++++ SUPPLIED RECORDS ++++

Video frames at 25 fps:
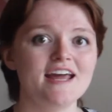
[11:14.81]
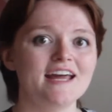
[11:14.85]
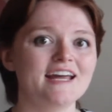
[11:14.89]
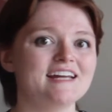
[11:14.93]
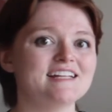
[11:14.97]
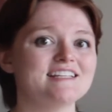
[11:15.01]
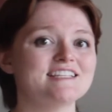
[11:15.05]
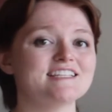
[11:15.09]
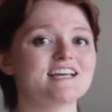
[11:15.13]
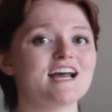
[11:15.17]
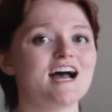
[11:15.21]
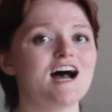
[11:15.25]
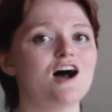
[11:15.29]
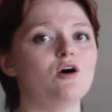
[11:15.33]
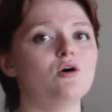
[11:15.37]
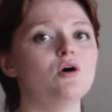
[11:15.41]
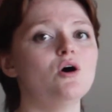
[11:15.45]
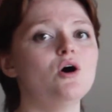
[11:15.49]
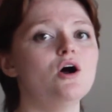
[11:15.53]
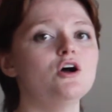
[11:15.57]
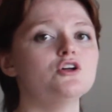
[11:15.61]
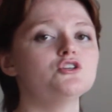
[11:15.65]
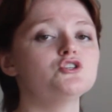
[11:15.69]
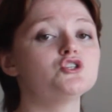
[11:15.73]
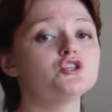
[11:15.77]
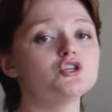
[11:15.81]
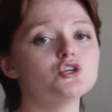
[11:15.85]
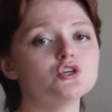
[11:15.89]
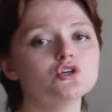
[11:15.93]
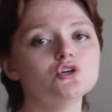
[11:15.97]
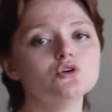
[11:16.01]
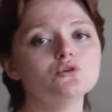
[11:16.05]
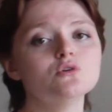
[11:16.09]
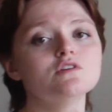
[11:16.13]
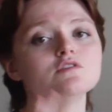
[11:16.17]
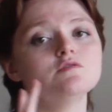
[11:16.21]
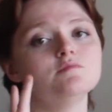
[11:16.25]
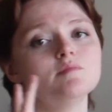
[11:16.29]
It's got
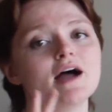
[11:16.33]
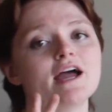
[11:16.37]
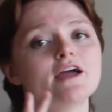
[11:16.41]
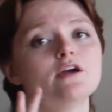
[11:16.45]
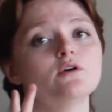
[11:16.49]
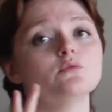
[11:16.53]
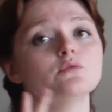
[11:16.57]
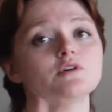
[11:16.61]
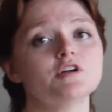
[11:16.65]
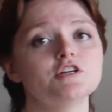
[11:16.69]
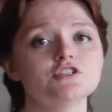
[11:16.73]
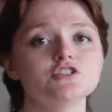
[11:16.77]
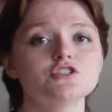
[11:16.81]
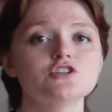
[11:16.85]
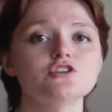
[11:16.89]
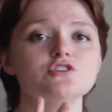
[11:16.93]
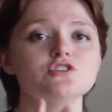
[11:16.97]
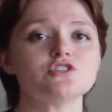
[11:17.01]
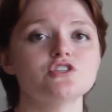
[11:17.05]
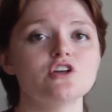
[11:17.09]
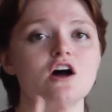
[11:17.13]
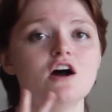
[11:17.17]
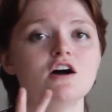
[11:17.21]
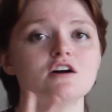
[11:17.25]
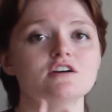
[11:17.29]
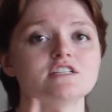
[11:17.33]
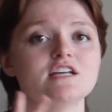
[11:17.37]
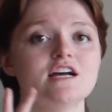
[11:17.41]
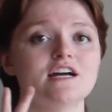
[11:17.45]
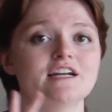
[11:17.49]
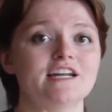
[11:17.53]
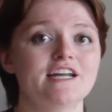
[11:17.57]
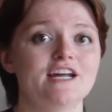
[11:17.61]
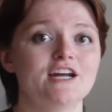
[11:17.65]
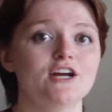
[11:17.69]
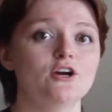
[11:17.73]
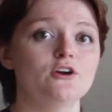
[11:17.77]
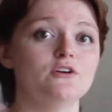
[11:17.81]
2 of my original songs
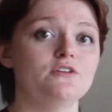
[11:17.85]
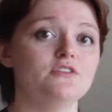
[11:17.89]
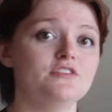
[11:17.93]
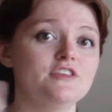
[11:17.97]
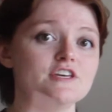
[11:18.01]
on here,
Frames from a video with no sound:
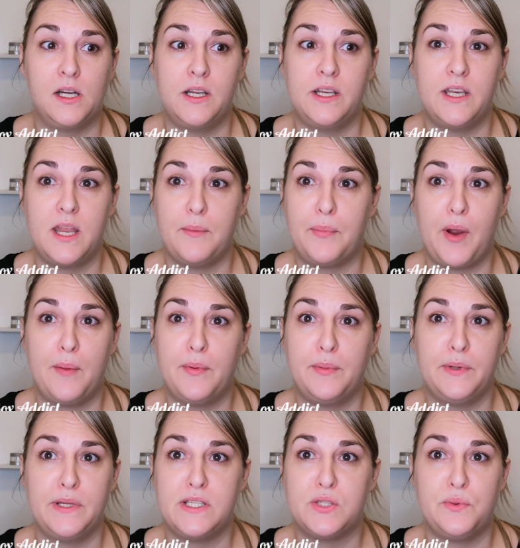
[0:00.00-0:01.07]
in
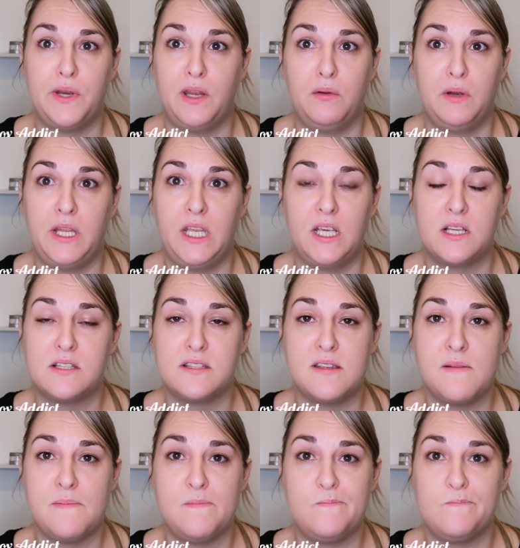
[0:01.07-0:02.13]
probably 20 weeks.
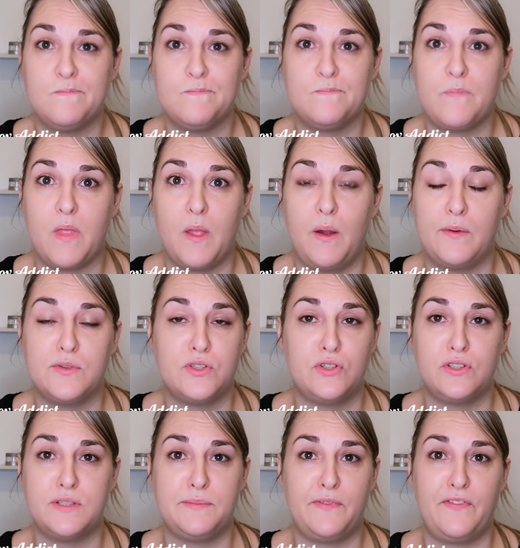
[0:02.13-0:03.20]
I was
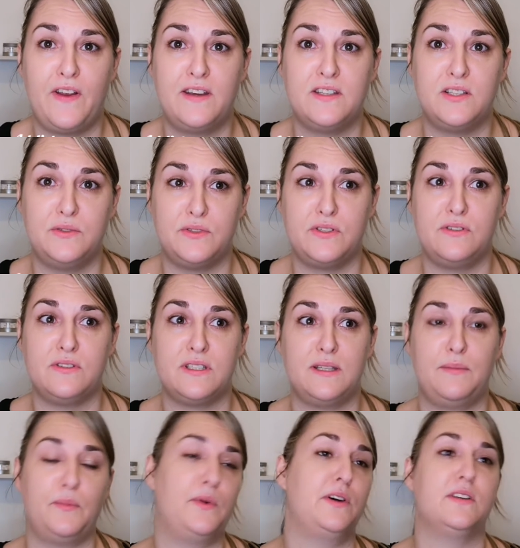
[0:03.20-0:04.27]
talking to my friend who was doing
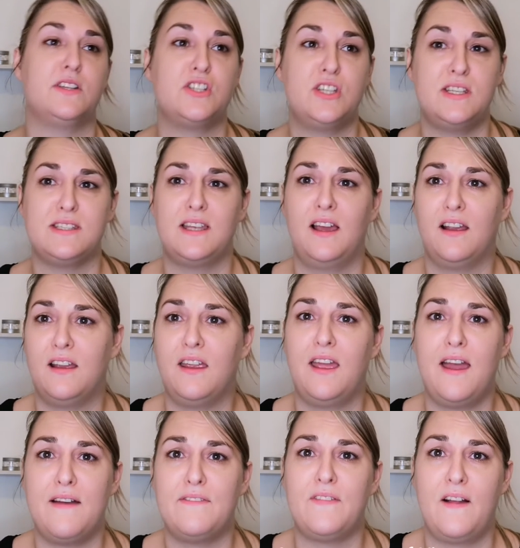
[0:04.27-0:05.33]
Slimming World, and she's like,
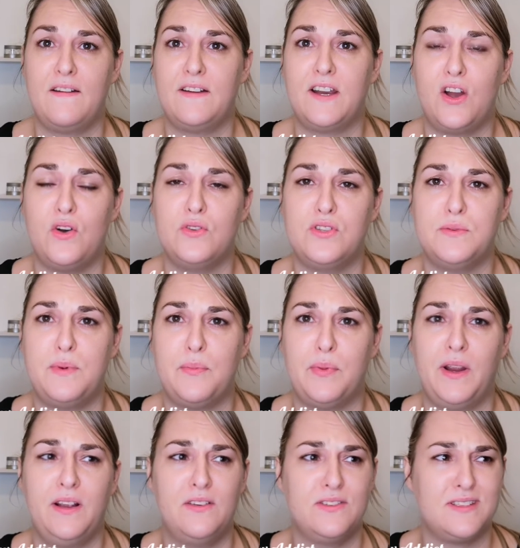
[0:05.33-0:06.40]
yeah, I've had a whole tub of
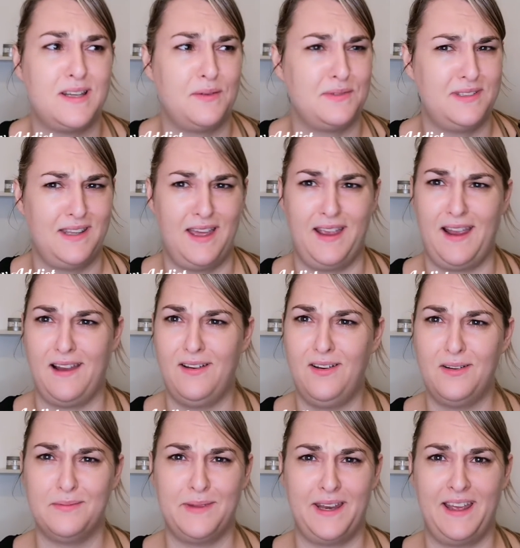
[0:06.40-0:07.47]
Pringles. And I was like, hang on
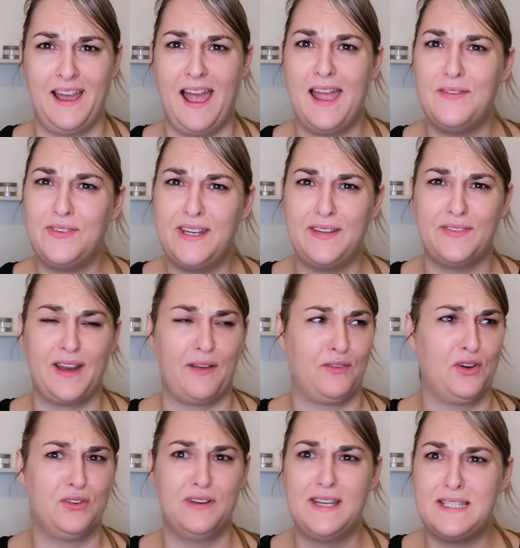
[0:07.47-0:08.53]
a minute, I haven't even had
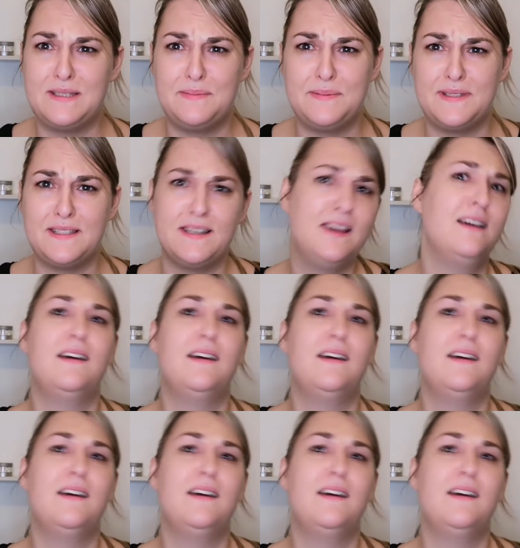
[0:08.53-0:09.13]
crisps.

++++

→ REQUIREMENT
Except for the pictures, give the data again word for word.

→ SOLUTION TO THE EXERCISE
Video frames at 25 fps:
[11:14.81]
[11:14.85]
[11:14.89]
[11:14.93]
[11:14.97]
[11:15.01]
[11:15.05]
[11:15.09]
[11:15.13]
[11:15.17]
[11:15.21]
[11:15.25]
[11:15.29]
[11:15.33]
[11:15.37]
[11:15.41]
[11:15.45]
[11:15.49]
[11:15.53]
[11:15.57]
[11:15.61]
[11:15.65]
[11:15.69]
[11:15.73]
[11:15.77]
[11:15.81]
[11:15.85]
[11:15.89]
[11:15.93]
[11:15.97]
[11:16.01]
[11:16.05]
[11:16.09]
[11:16.13]
[11:16.17]
[11:16.21]
[11:16.25]
[11:16.29]
It's got
[11:16.33]
[11:16.37]
[11:16.41]
[11:16.45]
[11:16.49]
[11:16.53]
[11:16.57]
[11:16.61]
[11:16.65]
[11:16.69]
[11:16.73]
[11:16.77]
[11:16.81]
[11:16.85]
[11:16.89]
[11:16.93]
[11:16.97]
[11:17.01]
[11:17.05]
[11:17.09]
[11:17.13]
[11:17.17]
[11:17.21]
[11:17.25]
[11:17.29]
[11:17.33]
[11:17.37]
[11:17.41]
[11:17.45]
[11:17.49]
[11:17.53]
[11:17.57]
[11:17.61]
[11:17.65]
[11:17.69]
[11:17.73]
[11:17.77]
[11:17.81]
2 of my original songs
[11:17.85]
[11:17.89]
[11:17.93]
[11:17.97]
[11:18.01]
on here,
Frames from a video with no sound:
[0:00.00-0:01.07]
in
[0:01.07-0:02.13]
probably 20 weeks.
[0:02.13-0:03.20]
I was
[0:03.20-0:04.27]
talking to my friend who was doing
[0:04.27-0:05.33]
Slimming World, and she's like,
[0:05.33-0:06.40]
yeah, I've had a whole tub of
[0:06.40-0:07.47]
Pringles. And I was like, hang on
[0:07.47-0:08.53]
a minute, I haven't even had
[0:08.53-0:09.13]
crisps.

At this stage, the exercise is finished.